Da circa 11 anni, Rafeek Ravuther, indiano del Kerala, produce ogni settimana un programma in lingua locale, ma in onda anche nei Paesi del Golfo, dal titolo Pravasi Lokam (Mondo dei migranti). Esso racconta e denuncia la grave situazione dei lavoratori indiani nei Paesi arabi, ma soprattutto aiuta le famiglie a rimettersi in contatto con i parenti. Nel corso degli anni lo spettacolo è diventato un appuntamento per milioni di migranti del Kerala che vivono e lavorano in Kuwait, Arabia Saudita, Qatar, Bahrain, Emirati Arabi Uniti e Oman.

La maggior parte delle storie racconta di mariti e figli scomparsi. In 30 anni, gli enormi flussi migratori provenienti dal sud dell'India hanno lasciato sole milioni di donne che in patria vengono definite "mogli del Golfo". Esse devono spesso badare ai figli e dipendono in toto dalle rimesse dei mariti e in caso di scomparsa o arresto del coniuge non hanno nessuno a cui rivolgersi.

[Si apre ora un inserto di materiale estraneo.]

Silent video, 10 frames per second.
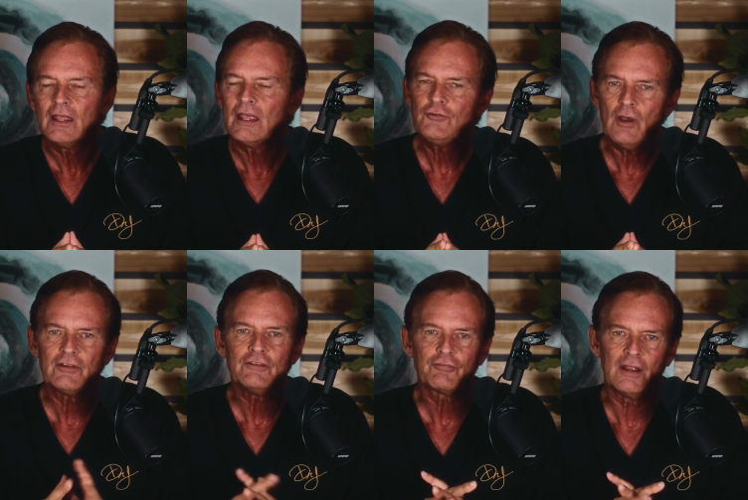if you have
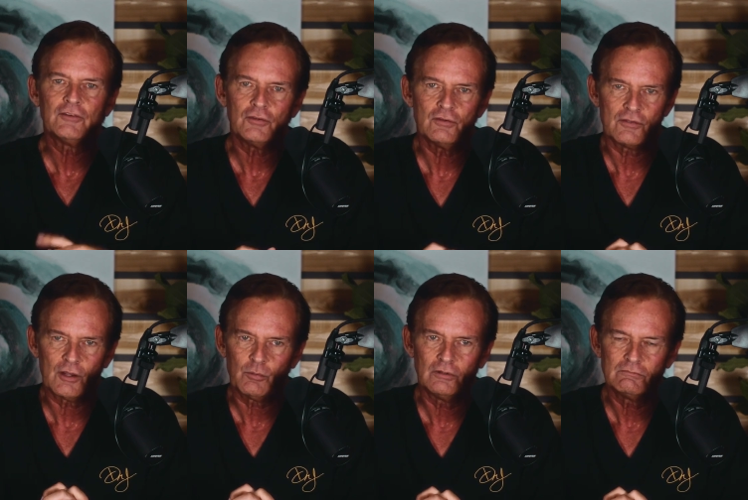any friends who you
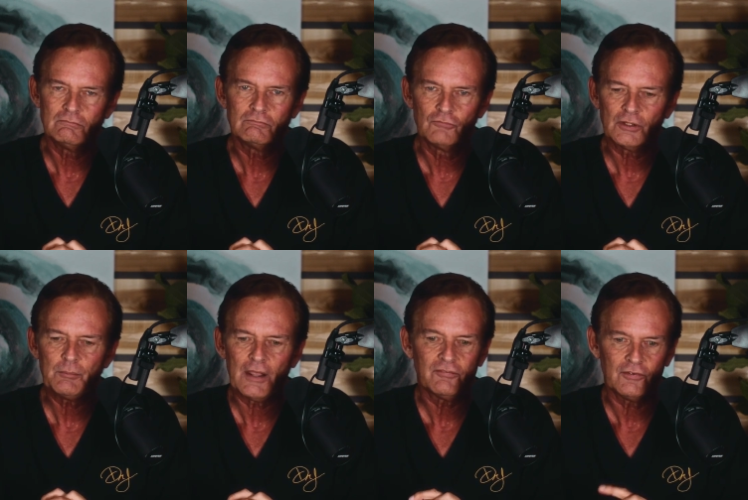think would really
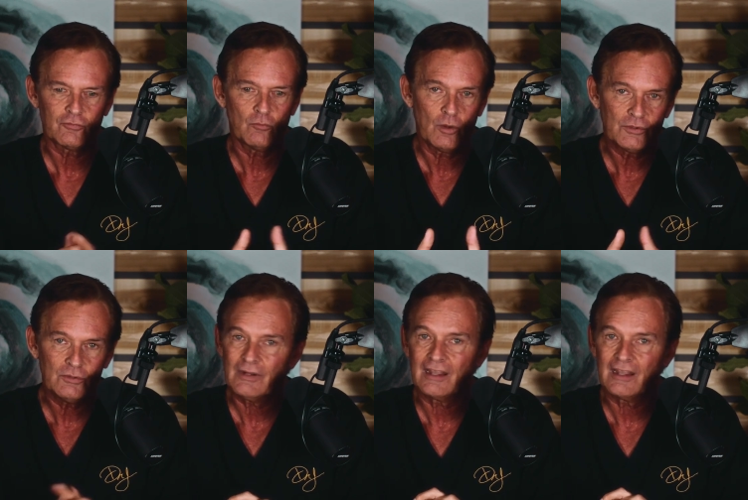benefit from what we're doing,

Fra le storie andate in onda spicca quella di Govindan Gopalakrishnan scomparso 23 anni fa. Nel 1983 l’uomo lascia il Kerala e si reca in Bahrain per lavorare come carpentiere. Al suo arrivo scopre che in realtà dovrà servire come domestico in una famiglia. Dopo due anni di sfruttamento, il suo datore di lavoro fugge, tenendo per sé il passaporto. L’uomo diventa di fatto un clandestino. Per sopravvivere, Govindan trova un impiego in un allevamento di cammelli in mezzo al deserto, ma dopo due anni il suo ex principale lo denuncia e finisce in carcere. Il nuovo datore di lavoro riesce a farlo uscire e a riportarlo alla fattoria. Per anni Govindan lavora con ritmi massacranti e con uno stipendio così basso che non gli permette di inviare soldi in patria o di mettersi in contatto con la famiglia. Un giorno l’uomo chiede di poter tornare in patria almeno per un periodo, ma scopre che in tutto questo tempo il datore di lavoro non aveva mai pagato la tassa per il rinnovo del visto, intascandosi la detrazione periodica del già magro salario. Nel 2006, a 60 anni, Govindan non riesce più a lavorare come un tempo e il suo principale lo lascia libero. In questo periodo Pravasi Lokam lo trova e riesce a mettersi in contatto con la famiglia.

Dopo circa cinque anni, in questi mesi, la famiglia è riuscita a trattare con le autorità e grazie all’aiuto della comunità indiana in Barahain ha raccolto i 4.370 dollari necessari per la multa corrispondente agli di mancato rinnovo del visto. Gli amici e il pubblico di Pravasi Lokam stanno invece raccogliendo il denaro per il biglietto aereo.

A tutt’oggi il programma ha 17 corrispondenti nel Golfo, che indagano sui vari casi di sparizione. Dal 2000 Pravasi Lokam ha mandato in onda più di 1.300 casi, ma ha riunito solo 320 famiglie, a causa delle restrizioni presenti nei Paesi musulmani.